[Saved entries]
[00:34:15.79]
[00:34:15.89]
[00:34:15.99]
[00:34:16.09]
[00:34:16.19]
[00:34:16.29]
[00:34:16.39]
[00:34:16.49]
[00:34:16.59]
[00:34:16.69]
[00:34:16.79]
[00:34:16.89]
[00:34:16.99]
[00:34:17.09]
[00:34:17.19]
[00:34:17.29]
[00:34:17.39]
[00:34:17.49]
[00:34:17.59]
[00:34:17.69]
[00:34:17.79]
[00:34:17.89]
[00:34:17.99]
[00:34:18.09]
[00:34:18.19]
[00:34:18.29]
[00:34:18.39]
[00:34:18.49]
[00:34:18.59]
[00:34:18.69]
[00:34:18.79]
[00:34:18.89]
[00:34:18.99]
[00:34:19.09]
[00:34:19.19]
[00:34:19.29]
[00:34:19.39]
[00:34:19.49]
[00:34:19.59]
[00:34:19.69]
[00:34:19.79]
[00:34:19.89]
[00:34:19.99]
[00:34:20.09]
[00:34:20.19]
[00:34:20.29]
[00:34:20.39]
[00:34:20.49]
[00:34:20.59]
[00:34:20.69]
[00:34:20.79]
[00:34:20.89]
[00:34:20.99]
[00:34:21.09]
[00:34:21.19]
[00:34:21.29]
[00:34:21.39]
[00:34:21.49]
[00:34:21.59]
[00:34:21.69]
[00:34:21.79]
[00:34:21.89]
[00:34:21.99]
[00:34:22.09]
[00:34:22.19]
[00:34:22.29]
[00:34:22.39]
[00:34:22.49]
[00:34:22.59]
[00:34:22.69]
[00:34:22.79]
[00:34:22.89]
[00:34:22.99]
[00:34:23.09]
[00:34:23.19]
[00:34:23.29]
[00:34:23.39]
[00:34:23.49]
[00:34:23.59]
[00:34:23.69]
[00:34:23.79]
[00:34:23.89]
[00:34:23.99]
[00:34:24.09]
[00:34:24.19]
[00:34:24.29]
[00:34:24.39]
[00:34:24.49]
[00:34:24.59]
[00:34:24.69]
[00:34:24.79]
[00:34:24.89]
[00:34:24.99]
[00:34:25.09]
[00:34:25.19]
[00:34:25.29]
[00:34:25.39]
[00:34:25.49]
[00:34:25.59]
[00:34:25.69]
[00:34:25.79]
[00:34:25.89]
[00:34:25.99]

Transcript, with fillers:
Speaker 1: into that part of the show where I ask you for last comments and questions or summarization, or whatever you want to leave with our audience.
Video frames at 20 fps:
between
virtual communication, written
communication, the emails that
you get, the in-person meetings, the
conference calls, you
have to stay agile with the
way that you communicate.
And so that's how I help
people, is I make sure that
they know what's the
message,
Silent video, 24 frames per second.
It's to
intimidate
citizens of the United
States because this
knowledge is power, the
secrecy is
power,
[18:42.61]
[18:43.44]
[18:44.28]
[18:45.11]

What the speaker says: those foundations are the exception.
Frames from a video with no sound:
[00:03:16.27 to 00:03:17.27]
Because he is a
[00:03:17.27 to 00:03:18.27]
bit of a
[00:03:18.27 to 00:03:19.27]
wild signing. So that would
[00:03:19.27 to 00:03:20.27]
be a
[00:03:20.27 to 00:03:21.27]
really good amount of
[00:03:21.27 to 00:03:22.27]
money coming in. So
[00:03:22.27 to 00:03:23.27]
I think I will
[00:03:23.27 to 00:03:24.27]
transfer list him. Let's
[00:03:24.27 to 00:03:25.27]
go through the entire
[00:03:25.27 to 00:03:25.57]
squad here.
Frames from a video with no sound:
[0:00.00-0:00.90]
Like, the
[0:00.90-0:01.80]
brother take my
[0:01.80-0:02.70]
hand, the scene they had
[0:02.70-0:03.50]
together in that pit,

→ Brief: Write down exactly the span of lines above from the one containing "[00:34:17.89]" to the one containing "[00:34:24.19]", both ends included.

→ Written response:
[00:34:17.89]
[00:34:17.99]
[00:34:18.09]
[00:34:18.19]
[00:34:18.29]
[00:34:18.39]
[00:34:18.49]
[00:34:18.59]
[00:34:18.69]
[00:34:18.79]
[00:34:18.89]
[00:34:18.99]
[00:34:19.09]
[00:34:19.19]
[00:34:19.29]
[00:34:19.39]
[00:34:19.49]
[00:34:19.59]
[00:34:19.69]
[00:34:19.79]
[00:34:19.89]
[00:34:19.99]
[00:34:20.09]
[00:34:20.19]
[00:34:20.29]
[00:34:20.39]
[00:34:20.49]
[00:34:20.59]
[00:34:20.69]
[00:34:20.79]
[00:34:20.89]
[00:34:20.99]
[00:34:21.09]
[00:34:21.19]
[00:34:21.29]
[00:34:21.39]
[00:34:21.49]
[00:34:21.59]
[00:34:21.69]
[00:34:21.79]
[00:34:21.89]
[00:34:21.99]
[00:34:22.09]
[00:34:22.19]
[00:34:22.29]
[00:34:22.39]
[00:34:22.49]
[00:34:22.59]
[00:34:22.69]
[00:34:22.79]
[00:34:22.89]
[00:34:22.99]
[00:34:23.09]
[00:34:23.19]
[00:34:23.29]
[00:34:23.39]
[00:34:23.49]
[00:34:23.59]
[00:34:23.69]
[00:34:23.79]
[00:34:23.89]
[00:34:23.99]
[00:34:24.09]
[00:34:24.19]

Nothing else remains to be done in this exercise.